Meet George by Swoon. Rad.
Look at Hands Up by Ken Gonzales-Day and try not to feel both the woman's strength and courage, but also the horror she has to endure ... for what? Time's Up on police brutality too. ENOUGH.
A Man Was Lynched By Police Yesterday was a banner that could be put out a lot of days in this country, and good on artist Dread Scott for spelling it out for what it is.
That piece paired well with Trayvon Martin by Chip Southworth. A hoodie. A toy. And dead.
Robbie Conal contributed I Am Not Your Negro (James Baldwin), and it was awesome.
Travis Somerville created a True Monument out of a quilt, varsity letters, and a gas can.
Beautiful mothers of dead children made up a mural that hurt ones heart. By Kate Deciccio.
There was a automatic weapon vending machine that left one with chills from its title alone ... Supply and Demand, by Coby Kennedy. Ugh.
Nation Of Protest from Christopher Myers was a huge wall hanging urging us all to be exactly that.
Michael Murphy created a big installation of guns and ammo making up our flag. Ouch.
Bullets continued to rain down in the piece by Michele Pred called Security Storm. Gun violence has struck a huge nerve, both in our nation and among our artists. As it should.
Shepard Fairey had a few pieces in the show, and this was my favorite. Don't Be A MFR. So basic. Just don't. Practice respect and justice. It's not that hard.
There was a long line to smash plates in the installation called Shattering by Ann Lewis. You could write your grievance on a plate and go in a room and smash it against a wall. A very satisfying way to literally smash the patriarchy.
The massive homelessness crisis was addressed in this piece that I couldn't find the artist's name afterward but that includes a fact that it hurts to even think about. Up 23%!?! In one of the richest cities in the world. This is an outrage.

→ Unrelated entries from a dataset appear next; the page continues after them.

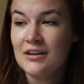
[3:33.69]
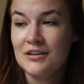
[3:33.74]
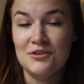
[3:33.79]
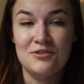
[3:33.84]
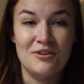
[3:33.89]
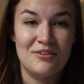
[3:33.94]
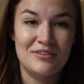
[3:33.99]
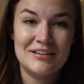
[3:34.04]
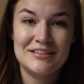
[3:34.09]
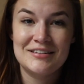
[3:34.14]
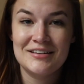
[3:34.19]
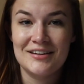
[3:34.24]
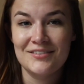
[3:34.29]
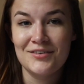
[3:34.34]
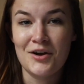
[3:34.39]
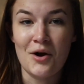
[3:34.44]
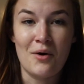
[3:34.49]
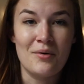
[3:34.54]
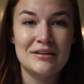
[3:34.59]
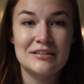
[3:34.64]
You don't need
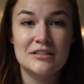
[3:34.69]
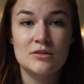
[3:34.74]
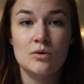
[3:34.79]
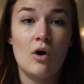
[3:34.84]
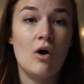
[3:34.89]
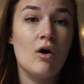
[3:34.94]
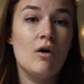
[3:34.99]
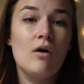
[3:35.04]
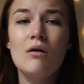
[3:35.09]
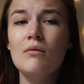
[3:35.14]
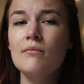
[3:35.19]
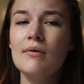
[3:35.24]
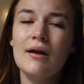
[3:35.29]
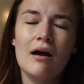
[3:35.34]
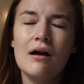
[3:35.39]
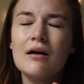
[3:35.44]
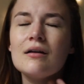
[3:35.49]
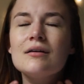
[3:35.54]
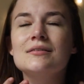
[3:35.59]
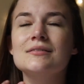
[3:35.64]
to go into a whole, oh my
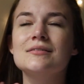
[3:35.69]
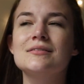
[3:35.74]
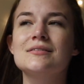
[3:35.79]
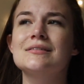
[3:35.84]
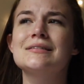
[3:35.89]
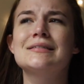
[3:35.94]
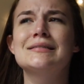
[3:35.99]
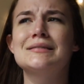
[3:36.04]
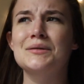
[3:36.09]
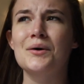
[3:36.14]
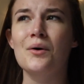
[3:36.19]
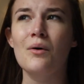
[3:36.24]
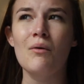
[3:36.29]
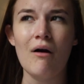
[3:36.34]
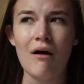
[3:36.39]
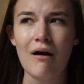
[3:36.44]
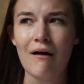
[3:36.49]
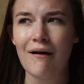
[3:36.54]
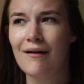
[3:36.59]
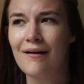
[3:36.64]
god, it's just
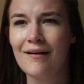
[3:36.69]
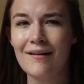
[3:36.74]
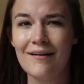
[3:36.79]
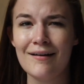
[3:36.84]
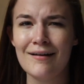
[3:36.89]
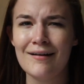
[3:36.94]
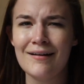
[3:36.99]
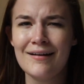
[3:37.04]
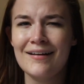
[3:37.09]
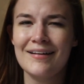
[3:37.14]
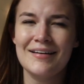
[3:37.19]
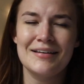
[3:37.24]
so hard,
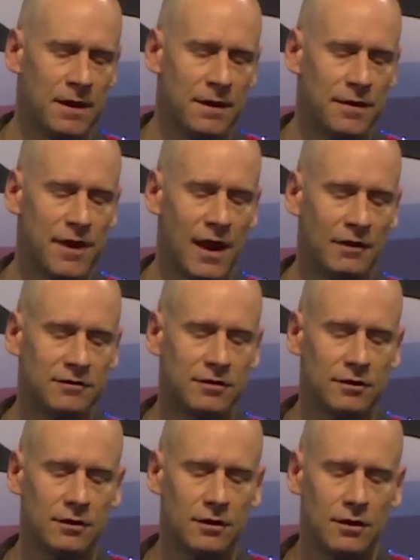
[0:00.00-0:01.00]
that
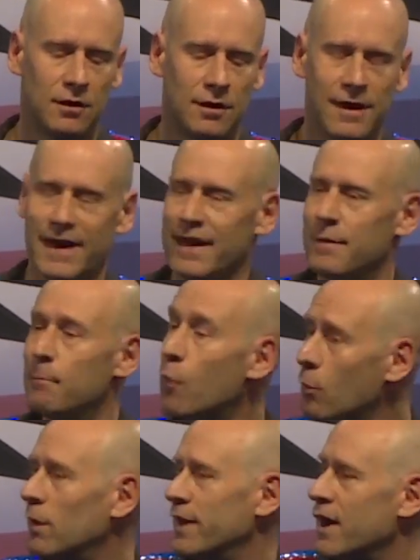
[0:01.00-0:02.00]

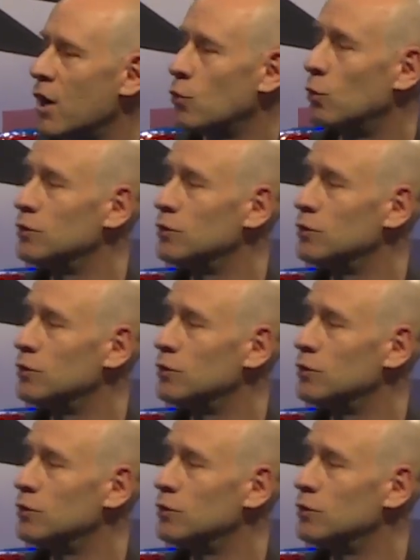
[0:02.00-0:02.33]
mobile AR will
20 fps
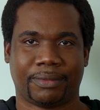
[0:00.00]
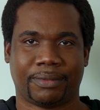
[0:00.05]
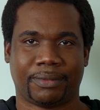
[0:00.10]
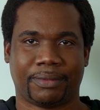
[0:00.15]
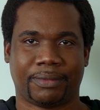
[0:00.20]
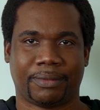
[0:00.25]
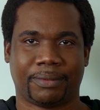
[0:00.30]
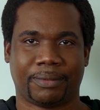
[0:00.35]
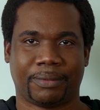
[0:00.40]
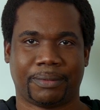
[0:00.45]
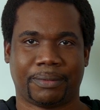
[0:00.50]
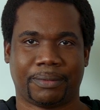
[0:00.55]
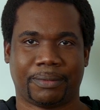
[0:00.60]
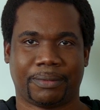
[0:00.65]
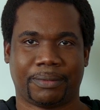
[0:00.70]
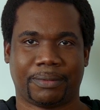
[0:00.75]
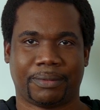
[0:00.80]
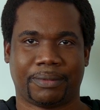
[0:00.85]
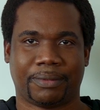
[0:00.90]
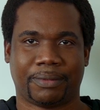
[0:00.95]

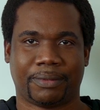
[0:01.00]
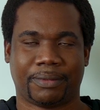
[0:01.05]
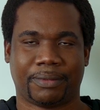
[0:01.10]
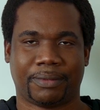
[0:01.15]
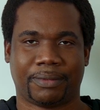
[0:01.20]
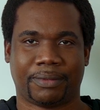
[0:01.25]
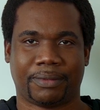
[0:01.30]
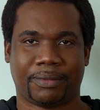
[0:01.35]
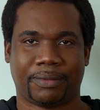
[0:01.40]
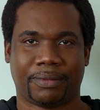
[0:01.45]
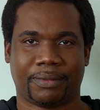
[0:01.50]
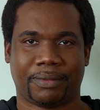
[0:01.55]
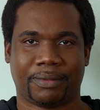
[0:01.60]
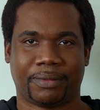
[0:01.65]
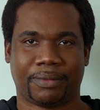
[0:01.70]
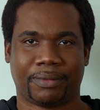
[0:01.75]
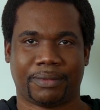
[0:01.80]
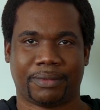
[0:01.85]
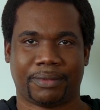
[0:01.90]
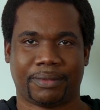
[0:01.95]

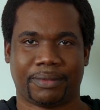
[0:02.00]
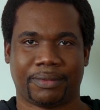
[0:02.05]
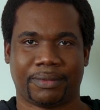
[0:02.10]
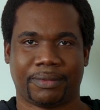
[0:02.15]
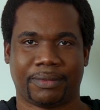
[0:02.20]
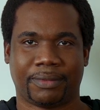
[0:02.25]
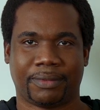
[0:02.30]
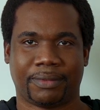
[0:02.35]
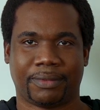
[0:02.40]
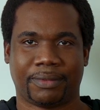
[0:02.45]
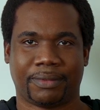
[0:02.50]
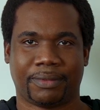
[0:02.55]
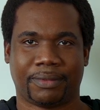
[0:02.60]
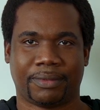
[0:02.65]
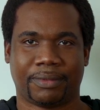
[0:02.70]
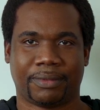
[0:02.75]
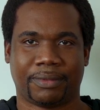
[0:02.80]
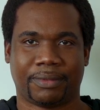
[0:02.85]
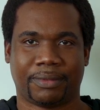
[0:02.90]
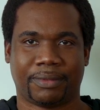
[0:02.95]

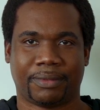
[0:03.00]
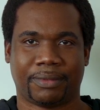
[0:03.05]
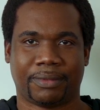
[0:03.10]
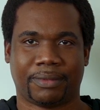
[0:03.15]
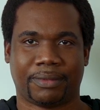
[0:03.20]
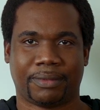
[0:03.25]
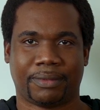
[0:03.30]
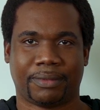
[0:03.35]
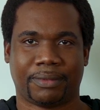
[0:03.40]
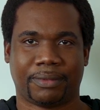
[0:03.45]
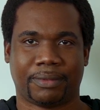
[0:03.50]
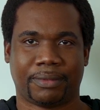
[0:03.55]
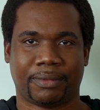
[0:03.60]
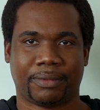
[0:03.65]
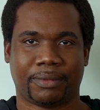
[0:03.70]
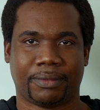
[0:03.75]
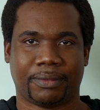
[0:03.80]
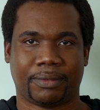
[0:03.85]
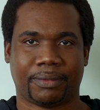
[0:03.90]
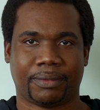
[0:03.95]

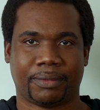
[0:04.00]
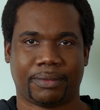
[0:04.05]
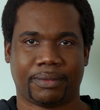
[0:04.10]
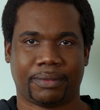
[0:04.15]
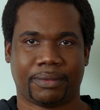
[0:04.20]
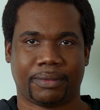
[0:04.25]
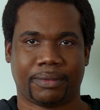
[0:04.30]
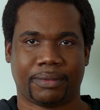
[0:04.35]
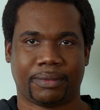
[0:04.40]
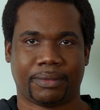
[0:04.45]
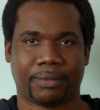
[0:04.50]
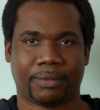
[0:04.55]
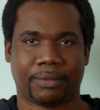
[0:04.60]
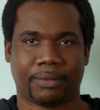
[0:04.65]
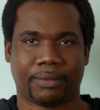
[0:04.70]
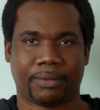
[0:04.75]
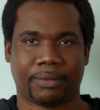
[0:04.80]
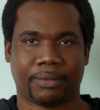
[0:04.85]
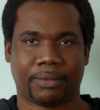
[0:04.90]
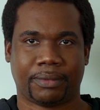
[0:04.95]

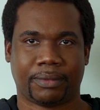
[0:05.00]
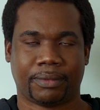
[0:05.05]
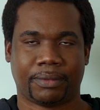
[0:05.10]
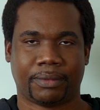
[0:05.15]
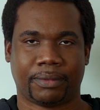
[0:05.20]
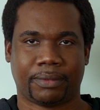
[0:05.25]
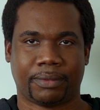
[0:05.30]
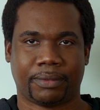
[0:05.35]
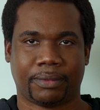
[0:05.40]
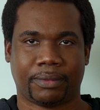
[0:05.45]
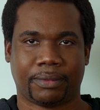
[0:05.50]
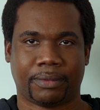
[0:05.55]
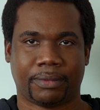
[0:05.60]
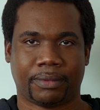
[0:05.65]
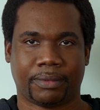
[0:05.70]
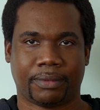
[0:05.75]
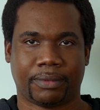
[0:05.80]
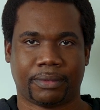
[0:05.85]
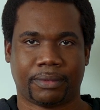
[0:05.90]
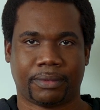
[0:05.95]

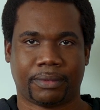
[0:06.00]
No words are spoken by the person on screen.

I very much liked the piece called California Resistance by Jillian Kogan ... and then I looked closer to see that it's almost entirely made up of pills. Is that how much of CA is coping? I hope not. Pills kill.
We The Resilient was one of my favorite works, in a beautiful portrait by Ernesto Yerena.
The Stranger Will Come And Destroy Your Traditions by Frohawk Two Feathers was sad, and also spoke to immigration.
With the Women's March going down the next day, there was plenty of art to focus on female issues included in this show, that clearly shows that #Timesup on sexual assault, and women are taking back our power in so many ways. It was empowering just to behold ... Greed In The Garment Industry by Emily Halpern made a serious point to that effect.
In Utero (Study for Installation) by Holly Ballard Martz showed what we don't want to go back to ... wire hanger abortions aren't good for anyone.
Among my favorite work was this piece by Nisha K. Sethi called All The Right Weaponry. Awesome.
Among the most powerful images to focus on women's rights was the piece from Tes One, called Lady Liberty, Mother Of Exiles, that showed our beautiful symbol of freedom with "Me Too" engraved on her crown. Harsh, but true.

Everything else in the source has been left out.